[Entries taken from a collection]
Content starts
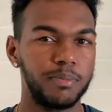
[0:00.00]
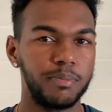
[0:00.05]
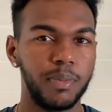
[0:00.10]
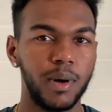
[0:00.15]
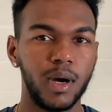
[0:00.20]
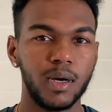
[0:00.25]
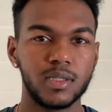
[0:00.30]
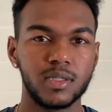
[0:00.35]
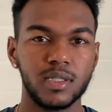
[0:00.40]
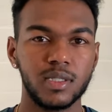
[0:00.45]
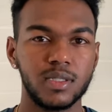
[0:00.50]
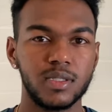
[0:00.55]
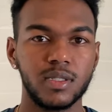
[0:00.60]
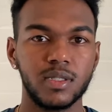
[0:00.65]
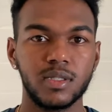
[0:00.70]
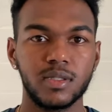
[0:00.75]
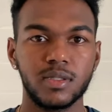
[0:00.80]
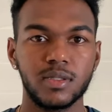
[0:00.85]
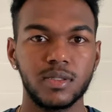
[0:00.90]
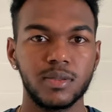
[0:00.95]
boxes to,
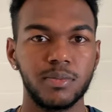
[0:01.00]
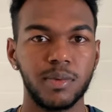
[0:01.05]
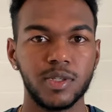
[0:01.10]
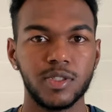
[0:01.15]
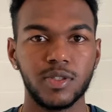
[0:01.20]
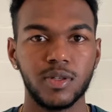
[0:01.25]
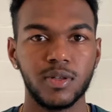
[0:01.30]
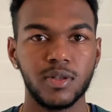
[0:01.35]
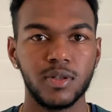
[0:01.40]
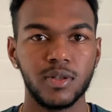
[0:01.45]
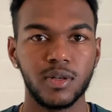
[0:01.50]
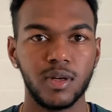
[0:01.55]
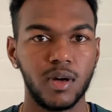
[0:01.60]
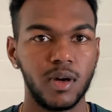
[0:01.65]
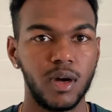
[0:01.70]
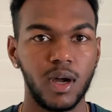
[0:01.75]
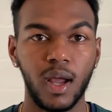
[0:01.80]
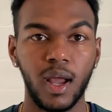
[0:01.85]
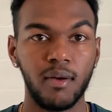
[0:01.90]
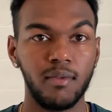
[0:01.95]
to make sure
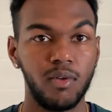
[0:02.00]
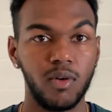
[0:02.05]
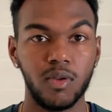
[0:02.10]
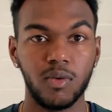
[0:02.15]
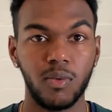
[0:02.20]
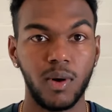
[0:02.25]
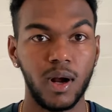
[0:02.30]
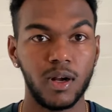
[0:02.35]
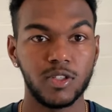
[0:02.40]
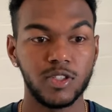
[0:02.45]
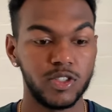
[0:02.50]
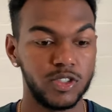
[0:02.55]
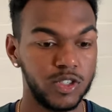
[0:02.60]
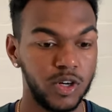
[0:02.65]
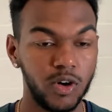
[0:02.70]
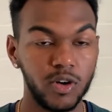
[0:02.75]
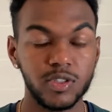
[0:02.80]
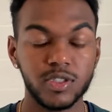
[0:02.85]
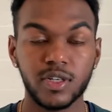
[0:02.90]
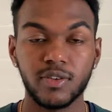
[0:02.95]
I have all the wires to
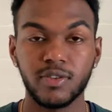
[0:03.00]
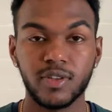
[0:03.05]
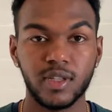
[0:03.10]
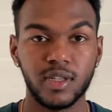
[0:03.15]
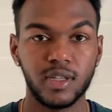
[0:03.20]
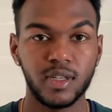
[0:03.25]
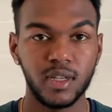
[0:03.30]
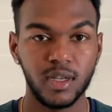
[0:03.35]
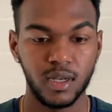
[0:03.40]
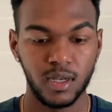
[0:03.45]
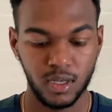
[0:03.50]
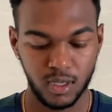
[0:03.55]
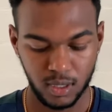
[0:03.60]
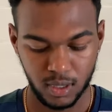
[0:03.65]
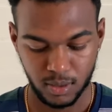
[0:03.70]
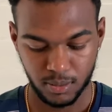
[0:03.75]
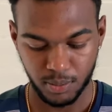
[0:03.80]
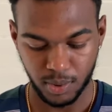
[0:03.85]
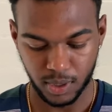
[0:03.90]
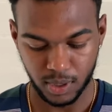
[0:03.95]
charge everything.
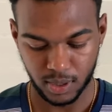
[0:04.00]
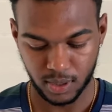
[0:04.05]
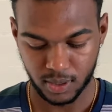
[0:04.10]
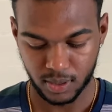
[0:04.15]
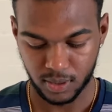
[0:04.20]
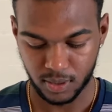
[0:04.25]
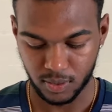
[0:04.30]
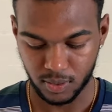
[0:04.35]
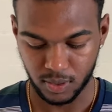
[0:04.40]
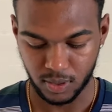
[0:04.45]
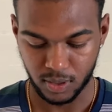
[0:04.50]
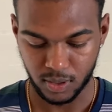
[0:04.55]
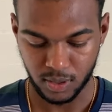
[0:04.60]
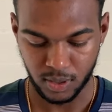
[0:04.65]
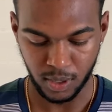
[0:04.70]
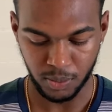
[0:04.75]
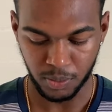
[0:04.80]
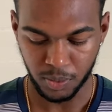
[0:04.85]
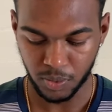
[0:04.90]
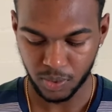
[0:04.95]
But the
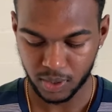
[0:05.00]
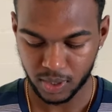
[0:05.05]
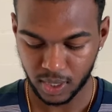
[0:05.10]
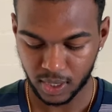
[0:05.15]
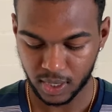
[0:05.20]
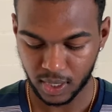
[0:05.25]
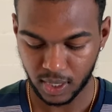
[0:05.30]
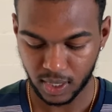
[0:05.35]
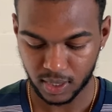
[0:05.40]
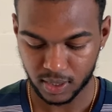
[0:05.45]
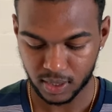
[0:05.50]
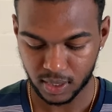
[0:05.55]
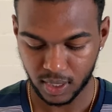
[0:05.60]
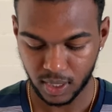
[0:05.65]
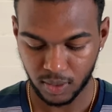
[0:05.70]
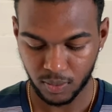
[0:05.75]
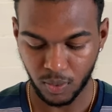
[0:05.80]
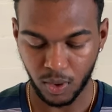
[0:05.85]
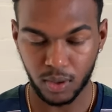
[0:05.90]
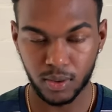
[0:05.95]
number one thing that I like to
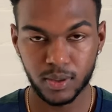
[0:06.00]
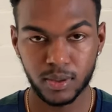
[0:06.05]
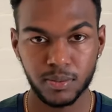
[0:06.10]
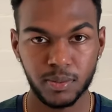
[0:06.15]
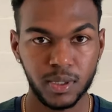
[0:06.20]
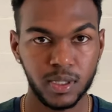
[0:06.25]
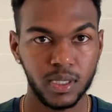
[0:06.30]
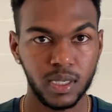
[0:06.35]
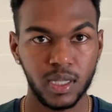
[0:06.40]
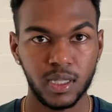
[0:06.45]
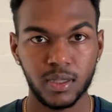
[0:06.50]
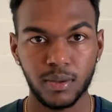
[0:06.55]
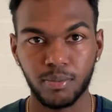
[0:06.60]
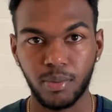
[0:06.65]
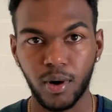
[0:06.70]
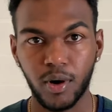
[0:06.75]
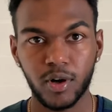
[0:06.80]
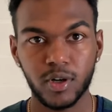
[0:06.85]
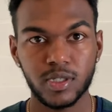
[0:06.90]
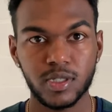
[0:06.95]
walk with me in the
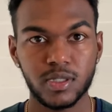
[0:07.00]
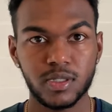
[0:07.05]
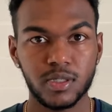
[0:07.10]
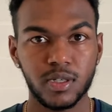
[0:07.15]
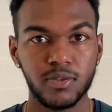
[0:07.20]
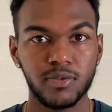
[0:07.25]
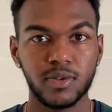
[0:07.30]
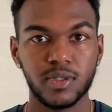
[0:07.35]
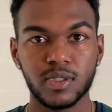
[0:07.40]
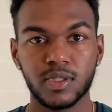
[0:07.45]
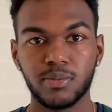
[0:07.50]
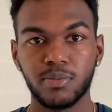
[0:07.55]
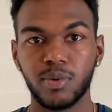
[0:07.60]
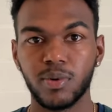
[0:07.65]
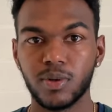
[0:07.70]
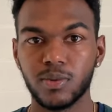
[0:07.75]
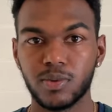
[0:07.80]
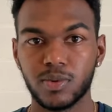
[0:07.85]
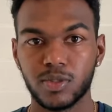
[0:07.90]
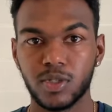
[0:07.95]
parks and stuff is a portable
Content ends
**PROBLEM TO WORK ON**. Output all the data, exactly, without images.

**THE ANSWER**.
[0:00.00]
[0:00.05]
[0:00.10]
[0:00.15]
[0:00.20]
[0:00.25]
[0:00.30]
[0:00.35]
[0:00.40]
[0:00.45]
[0:00.50]
[0:00.55]
[0:00.60]
[0:00.65]
[0:00.70]
[0:00.75]
[0:00.80]
[0:00.85]
[0:00.90]
[0:00.95]
boxes to,
[0:01.00]
[0:01.05]
[0:01.10]
[0:01.15]
[0:01.20]
[0:01.25]
[0:01.30]
[0:01.35]
[0:01.40]
[0:01.45]
[0:01.50]
[0:01.55]
[0:01.60]
[0:01.65]
[0:01.70]
[0:01.75]
[0:01.80]
[0:01.85]
[0:01.90]
[0:01.95]
to make sure
[0:02.00]
[0:02.05]
[0:02.10]
[0:02.15]
[0:02.20]
[0:02.25]
[0:02.30]
[0:02.35]
[0:02.40]
[0:02.45]
[0:02.50]
[0:02.55]
[0:02.60]
[0:02.65]
[0:02.70]
[0:02.75]
[0:02.80]
[0:02.85]
[0:02.90]
[0:02.95]
I have all the wires to
[0:03.00]
[0:03.05]
[0:03.10]
[0:03.15]
[0:03.20]
[0:03.25]
[0:03.30]
[0:03.35]
[0:03.40]
[0:03.45]
[0:03.50]
[0:03.55]
[0:03.60]
[0:03.65]
[0:03.70]
[0:03.75]
[0:03.80]
[0:03.85]
[0:03.90]
[0:03.95]
charge everything.
[0:04.00]
[0:04.05]
[0:04.10]
[0:04.15]
[0:04.20]
[0:04.25]
[0:04.30]
[0:04.35]
[0:04.40]
[0:04.45]
[0:04.50]
[0:04.55]
[0:04.60]
[0:04.65]
[0:04.70]
[0:04.75]
[0:04.80]
[0:04.85]
[0:04.90]
[0:04.95]
But the
[0:05.00]
[0:05.05]
[0:05.10]
[0:05.15]
[0:05.20]
[0:05.25]
[0:05.30]
[0:05.35]
[0:05.40]
[0:05.45]
[0:05.50]
[0:05.55]
[0:05.60]
[0:05.65]
[0:05.70]
[0:05.75]
[0:05.80]
[0:05.85]
[0:05.90]
[0:05.95]
number one thing that I like to
[0:06.00]
[0:06.05]
[0:06.10]
[0:06.15]
[0:06.20]
[0:06.25]
[0:06.30]
[0:06.35]
[0:06.40]
[0:06.45]
[0:06.50]
[0:06.55]
[0:06.60]
[0:06.65]
[0:06.70]
[0:06.75]
[0:06.80]
[0:06.85]
[0:06.90]
[0:06.95]
walk with me in the
[0:07.00]
[0:07.05]
[0:07.10]
[0:07.15]
[0:07.20]
[0:07.25]
[0:07.30]
[0:07.35]
[0:07.40]
[0:07.45]
[0:07.50]
[0:07.55]
[0:07.60]
[0:07.65]
[0:07.70]
[0:07.75]
[0:07.80]
[0:07.85]
[0:07.90]
[0:07.95]
parks and stuff is a portable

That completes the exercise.